In a different terminal, keep a track of the connector service logs:

在另一个终端中，跟踪连接器服务日志：

docker-compose logs -f | grep kusto-connect

Install the connector:

安装连接器：

curl -X POST -H "Content-Type: application/json" --data @adx-sink-config.json http://localhost:8083/connectors//check status
curl http://localhost:8083/connectors/storm/status

The connector should spring into action. Meanwhile in the other terminal, you should see logs similar to:

连接器应弹起。

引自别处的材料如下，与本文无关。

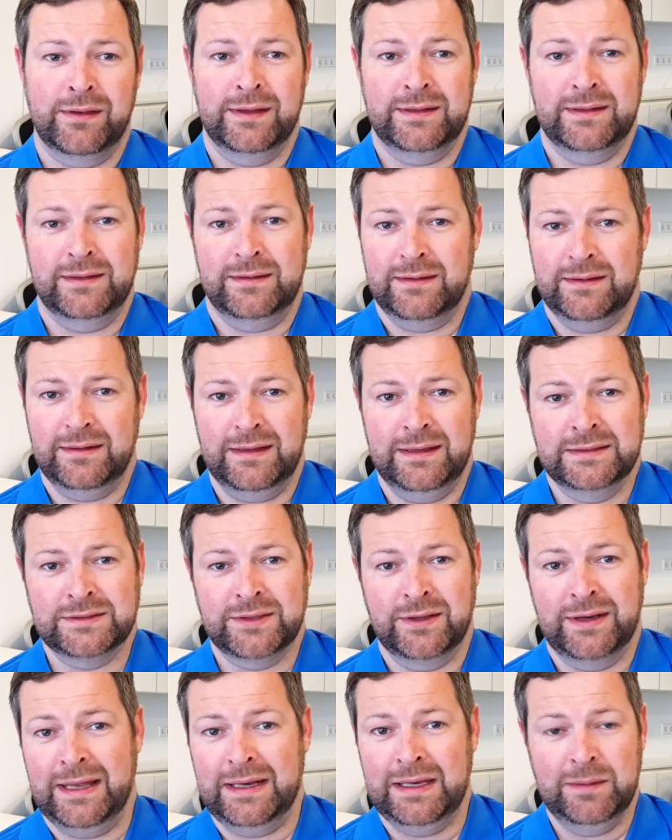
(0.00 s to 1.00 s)
that
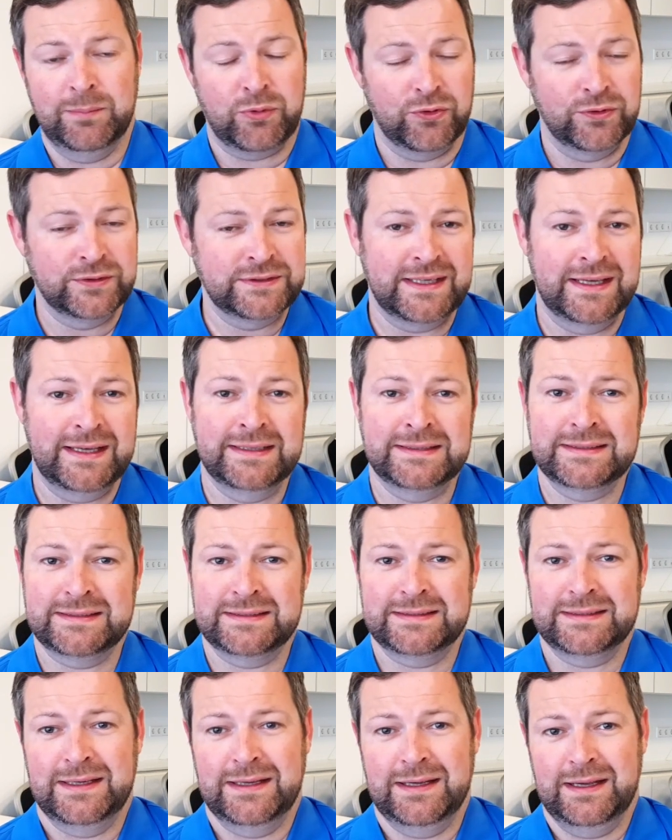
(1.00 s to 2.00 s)
is on any
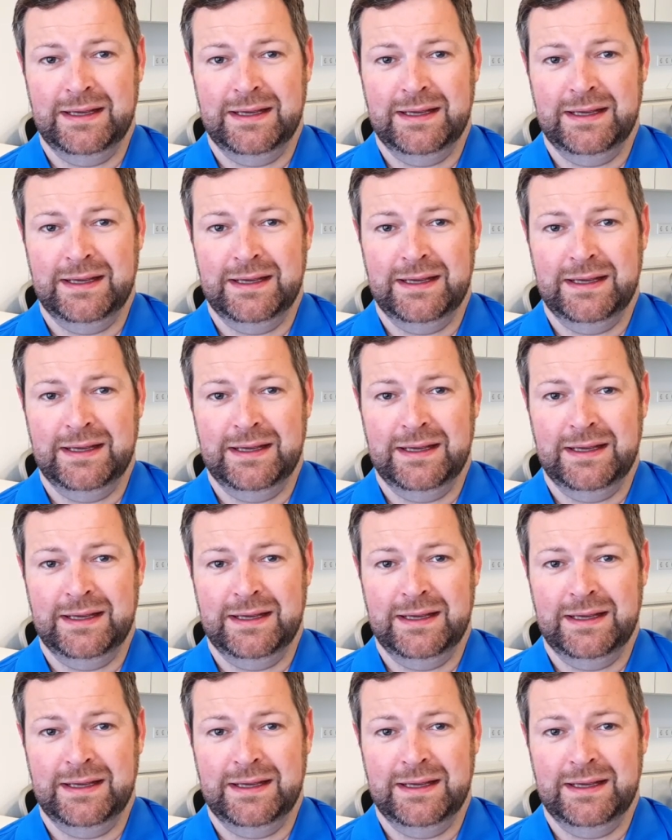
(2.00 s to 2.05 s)
process.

同时，在另一个终端中，您应该看到类似于以下内容的日志：

kusto-connect_1    | INFO   ||  Refreshing Ingestion Resources   [com.microsoft.azure.kusto.ingest.ResourceManager]kusto-connect_1    | INFO   ||  Kusto ingestion: file (/tmp/kusto-sink-connector-0a8a9fa2-9e4b-414d-bae1-5d01f3969522/kafka_storm-events_0_0.csv.gz) of size (9192) at current offset (93)   [com.microsoft.azure.kusto.kafka.connect.sink.TopicPartitionWriter]kusto-connect_1    | INFO   ||  WorkerSinkTask{id=storm-0} Committing offsets asynchronously using sequence number 1: {storm-events-0=OffsetAndMetadata{offset=94, leaderEpoch=null, metadata=''}}   [org.apache.kafka.connect.runtime.WorkerSinkTask]
ct.runtime.WorkerSinkTask]kusto-connect_1    | INFO   ||  Kusto ingestion: file (/tmp/kusto-sink-connector-0a8a9fa2-9e4b-414d-bae1-5d01f3969522/kafka_storm-events_0_94.csv.gz) of size (1864) at current offset (111)   [com.microsoft.azure.kusto.kafka.connect.sink.TopicPartitionWriter]kusto-connect_1    | INFO   ||  WorkerSinkTask{id=storm-0} Committing offsets asynchronously using sequence number 2: {storm-events-0=OffsetAndMetadata{offset=112, leaderEpoch=null, metadata=''}}   [org.apache.kafka.connect.runtime.WorkerSinkTask]
....

Wait for sometime before data ends up in the Storms table. To confirm, check the row count and confirm that there are no failures in the ingestion process:

等待一段时间，直到数据最终显示在Storms表中。要确认，请检查行数并确认提取过程中没有失败：

Storms | count. show ingestion failures

Once there is some data, try out a few queries. To see all the records:

一旦有一些数据，尝试一些查询。要查看所有记录：

Storms

Use where and project to filter specific data

使用where和project过滤特定数据

Storms
| where EventType == 'Drought' and State == 'TEXAS'
| project StartTime, EndTime, Source, EventId

Use the summarize operator

使用summarize 运算符

Storms
| summarize event_count=count() by State
| where event_count > 10
| project State, event_count
| render columnchart

You should see a chart similar to this:

您应该看到类似于以下的图表：

These are just few examples. Dig into the Kusto Query Language documentation or explore tutorials about how to ingest JSON formatted sample data into Azure Data Explorer, using scalar operators, timecharts etc.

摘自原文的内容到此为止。